March 14, 2018: In central Nigeria (Plateau State) Moslem Fulani raiders have killed about 25 Christian villagers in the last few days. At least two villagers were badly hurt and many buildings were burned down. The government is under growing pressure from the Christian community to recognize the growing (since 2010) threat in central Nigeria (mainly Plateau, Jos, Kaduna, Benue and Nassarawa states) from the Moslem Fulani herders moving south. While these attacks often trigger reprisals by local militias the Fulani keep attacking. Most of the victims of the Fulani violence are Christian. Thus there were over 800 Christians killed in 2016 along with extensive property damage. The violence has declined since then but not eliminated. To make matters worse the raiders have also been attacking soldiers or police who intervene to protect the farmers. Attempts to negotiate peace deals with the Fulani generally fail. Tribal violence in this area has been a problem for generations because Moslem and Christian tribes do not get along and, according to many Moslem clerics and religious teachers, never will. The violence has gotten worse lately. There were over a thousand casualties a year since 2013 and as it got worse in 2016 and 2017. The prompted officials from both states to meet with Moslem and Christian tribal leaders to work out a peace deal. That has not worked, at least not yet.

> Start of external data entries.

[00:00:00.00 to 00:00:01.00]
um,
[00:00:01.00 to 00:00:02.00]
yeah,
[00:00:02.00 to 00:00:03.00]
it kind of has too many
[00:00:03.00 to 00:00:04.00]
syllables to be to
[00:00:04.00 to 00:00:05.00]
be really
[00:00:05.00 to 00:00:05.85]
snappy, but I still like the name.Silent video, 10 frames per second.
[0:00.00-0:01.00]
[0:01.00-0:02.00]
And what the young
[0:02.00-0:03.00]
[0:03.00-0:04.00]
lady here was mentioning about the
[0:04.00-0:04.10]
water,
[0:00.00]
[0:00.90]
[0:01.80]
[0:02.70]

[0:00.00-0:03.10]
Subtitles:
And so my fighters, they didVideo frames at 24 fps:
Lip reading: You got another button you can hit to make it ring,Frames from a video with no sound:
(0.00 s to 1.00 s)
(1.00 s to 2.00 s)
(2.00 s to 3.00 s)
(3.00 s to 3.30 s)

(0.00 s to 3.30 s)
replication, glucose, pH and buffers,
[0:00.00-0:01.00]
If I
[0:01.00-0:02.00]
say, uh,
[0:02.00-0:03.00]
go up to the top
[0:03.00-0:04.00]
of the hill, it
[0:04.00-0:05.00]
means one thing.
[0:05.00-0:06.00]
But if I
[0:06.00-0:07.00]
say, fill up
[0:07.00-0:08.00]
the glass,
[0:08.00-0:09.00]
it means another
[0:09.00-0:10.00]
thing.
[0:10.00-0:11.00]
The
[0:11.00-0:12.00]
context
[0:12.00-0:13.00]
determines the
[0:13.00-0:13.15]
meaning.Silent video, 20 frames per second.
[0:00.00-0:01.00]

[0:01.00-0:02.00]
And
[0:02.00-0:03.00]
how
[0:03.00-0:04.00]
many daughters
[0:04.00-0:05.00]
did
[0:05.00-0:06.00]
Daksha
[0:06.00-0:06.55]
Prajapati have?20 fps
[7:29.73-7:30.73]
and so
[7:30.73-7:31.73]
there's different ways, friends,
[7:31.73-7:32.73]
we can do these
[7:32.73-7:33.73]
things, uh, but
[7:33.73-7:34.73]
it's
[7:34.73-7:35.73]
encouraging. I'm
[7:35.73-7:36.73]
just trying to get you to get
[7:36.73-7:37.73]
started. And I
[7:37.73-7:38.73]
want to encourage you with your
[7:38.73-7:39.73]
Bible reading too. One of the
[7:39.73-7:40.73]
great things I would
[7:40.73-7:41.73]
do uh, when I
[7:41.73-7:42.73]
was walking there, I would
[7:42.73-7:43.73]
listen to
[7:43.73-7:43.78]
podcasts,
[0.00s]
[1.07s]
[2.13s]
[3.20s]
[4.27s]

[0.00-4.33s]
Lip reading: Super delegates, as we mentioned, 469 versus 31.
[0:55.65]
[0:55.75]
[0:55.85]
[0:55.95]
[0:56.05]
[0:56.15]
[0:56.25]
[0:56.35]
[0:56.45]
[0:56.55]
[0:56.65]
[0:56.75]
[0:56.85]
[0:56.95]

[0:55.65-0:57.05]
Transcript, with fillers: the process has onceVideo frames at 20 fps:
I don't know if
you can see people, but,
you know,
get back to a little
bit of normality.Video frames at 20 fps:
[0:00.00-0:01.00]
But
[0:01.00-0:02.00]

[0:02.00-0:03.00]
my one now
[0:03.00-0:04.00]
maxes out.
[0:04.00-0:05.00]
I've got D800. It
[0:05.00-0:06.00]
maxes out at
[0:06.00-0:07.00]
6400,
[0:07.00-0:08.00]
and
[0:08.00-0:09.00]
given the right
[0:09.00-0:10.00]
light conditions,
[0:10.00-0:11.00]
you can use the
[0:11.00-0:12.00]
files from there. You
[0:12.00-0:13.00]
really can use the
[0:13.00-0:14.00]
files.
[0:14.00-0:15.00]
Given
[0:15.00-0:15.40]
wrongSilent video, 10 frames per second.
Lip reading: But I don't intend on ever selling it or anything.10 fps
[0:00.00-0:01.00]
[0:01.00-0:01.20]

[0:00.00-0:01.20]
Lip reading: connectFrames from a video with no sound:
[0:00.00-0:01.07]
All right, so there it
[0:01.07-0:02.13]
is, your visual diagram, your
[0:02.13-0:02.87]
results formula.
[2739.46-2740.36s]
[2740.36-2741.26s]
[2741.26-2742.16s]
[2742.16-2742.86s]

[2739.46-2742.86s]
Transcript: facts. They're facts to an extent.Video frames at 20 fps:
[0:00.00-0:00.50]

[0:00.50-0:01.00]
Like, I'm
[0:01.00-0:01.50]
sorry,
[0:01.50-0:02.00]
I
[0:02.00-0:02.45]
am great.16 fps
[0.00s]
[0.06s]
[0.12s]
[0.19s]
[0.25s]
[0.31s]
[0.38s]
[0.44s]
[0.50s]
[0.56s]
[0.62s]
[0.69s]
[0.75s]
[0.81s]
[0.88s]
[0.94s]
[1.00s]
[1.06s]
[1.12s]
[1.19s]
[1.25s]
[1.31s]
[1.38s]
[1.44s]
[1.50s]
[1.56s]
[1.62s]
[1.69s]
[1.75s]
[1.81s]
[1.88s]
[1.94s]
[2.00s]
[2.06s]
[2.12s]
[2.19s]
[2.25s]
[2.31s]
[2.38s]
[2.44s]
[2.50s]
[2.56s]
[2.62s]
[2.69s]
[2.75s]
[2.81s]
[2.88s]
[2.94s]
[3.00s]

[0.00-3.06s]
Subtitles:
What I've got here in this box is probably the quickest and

The attacks on farming villages continued through the end of the month, leaving nearly 40 farmers dead. At least fifteen Fulani were killed as well and probably more.

March 13, 2018: President Buhari fired the former officer he had appointed to run the amnesty program, in the Niger River Delta. Apparently the fired official was unable to deal with the corruption and inefficiency that has long plagued amnesty program in the south.